In base al codice etico del Pd sia l’ex ministro Luca Lotti che l’ex sottosegretario Cosimo Ferri sembra dovessero essere messi alla porta subito dopo quanto è uscito dalle intercettazioni sul cosiddetto caso Palamara. E invece no. Tra i dem nessuno ne parla. Lotti si è autosospeso dopo aver ricevuto qualche bordata soprattutto dal tesoriere Luigi Zanda, Ferri resiste e il segretario Nicola Zingaretti tace. Come spesso fa tentenna. Eppure il codice etico appunto prevede che i dem siano lontani “da qualunque pretesa di invadenza e di lottizzazione”. E stabilisce anche che non abusano “della loro autorità o carica” e “rifiutano una gestione oligarchica o clientelare del potere, logiche di scambio o pressioni indebite”.

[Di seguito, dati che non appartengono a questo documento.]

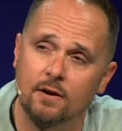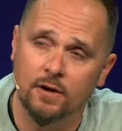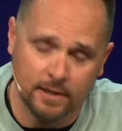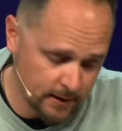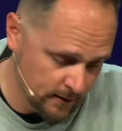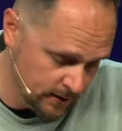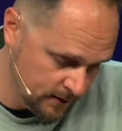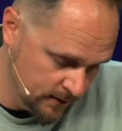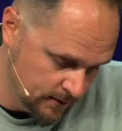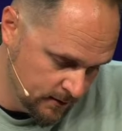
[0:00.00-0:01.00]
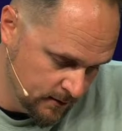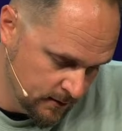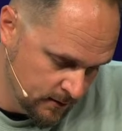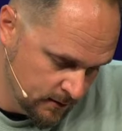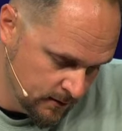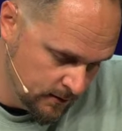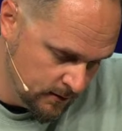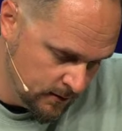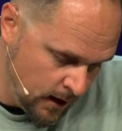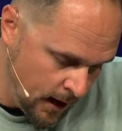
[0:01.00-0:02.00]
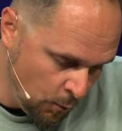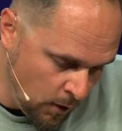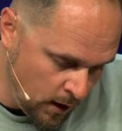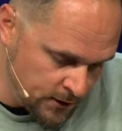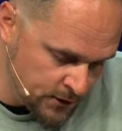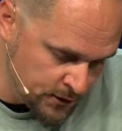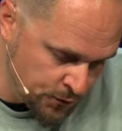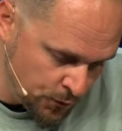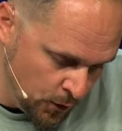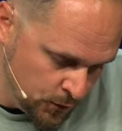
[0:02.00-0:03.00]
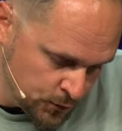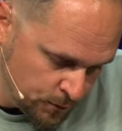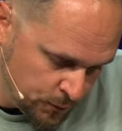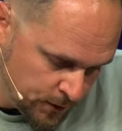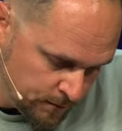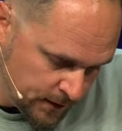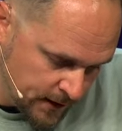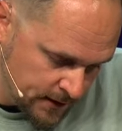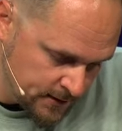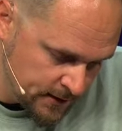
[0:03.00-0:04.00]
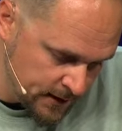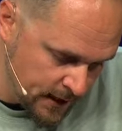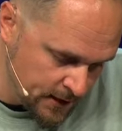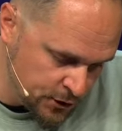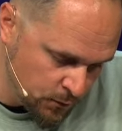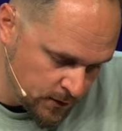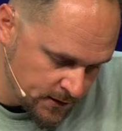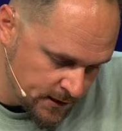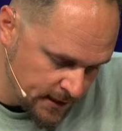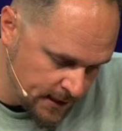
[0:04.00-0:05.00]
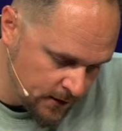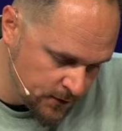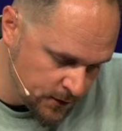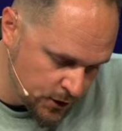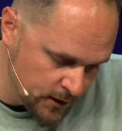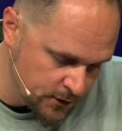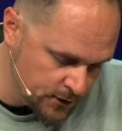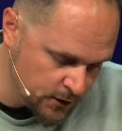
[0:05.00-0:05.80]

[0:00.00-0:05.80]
arrogantly. I watched as thrones were put in place, and the ancient one sat down to judge.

Il contrario all’apparenza dello spaccato emerso sulle nottate trascorse dai due esponenti dem con Palamara e gli altri magistrati coinvolti nella vicenda. L’unico risultato prodotto nel Pd dall’accaduto è stato così quello di riaccendere la guerra tra renziani e non renziani. Mentre Simona Bonafede, legatissima all’ex segretario, parlando dell’autosospensione di Lotti ha detto che per lei la vicenda finisce lì, Anna Ascani ha sollecitato un intervento di Zingaretti e Roberto Giachetti, fedelissimo di Matteo Renzi è andato anche oltre parlando di accanimento e fuoco amico contro Lotti. Carlo Calenda, ribadendo la sua critica al comportamento dell’ex ministro renziano, ha quindi chiesto a Paolo Gentiloni di chiamare “a raccolta tutte le componenti” per costruire “un Governo ombra con cui stanare questo Governo”.
Durissimo il neoeurodeputato Franco Roberti: “Aboliamo le carriere dei magistrati. Stiamo vivendo uno spettacolo indecente con l’inchiesta di Perugia e il linguaggio che emerge dalle intercettazioni è riprovevole”. L’armistizio siglato dopo le primarie è già finito. La faida si è riaperta e il destino del già malandato centrosinistra è sempre più buio.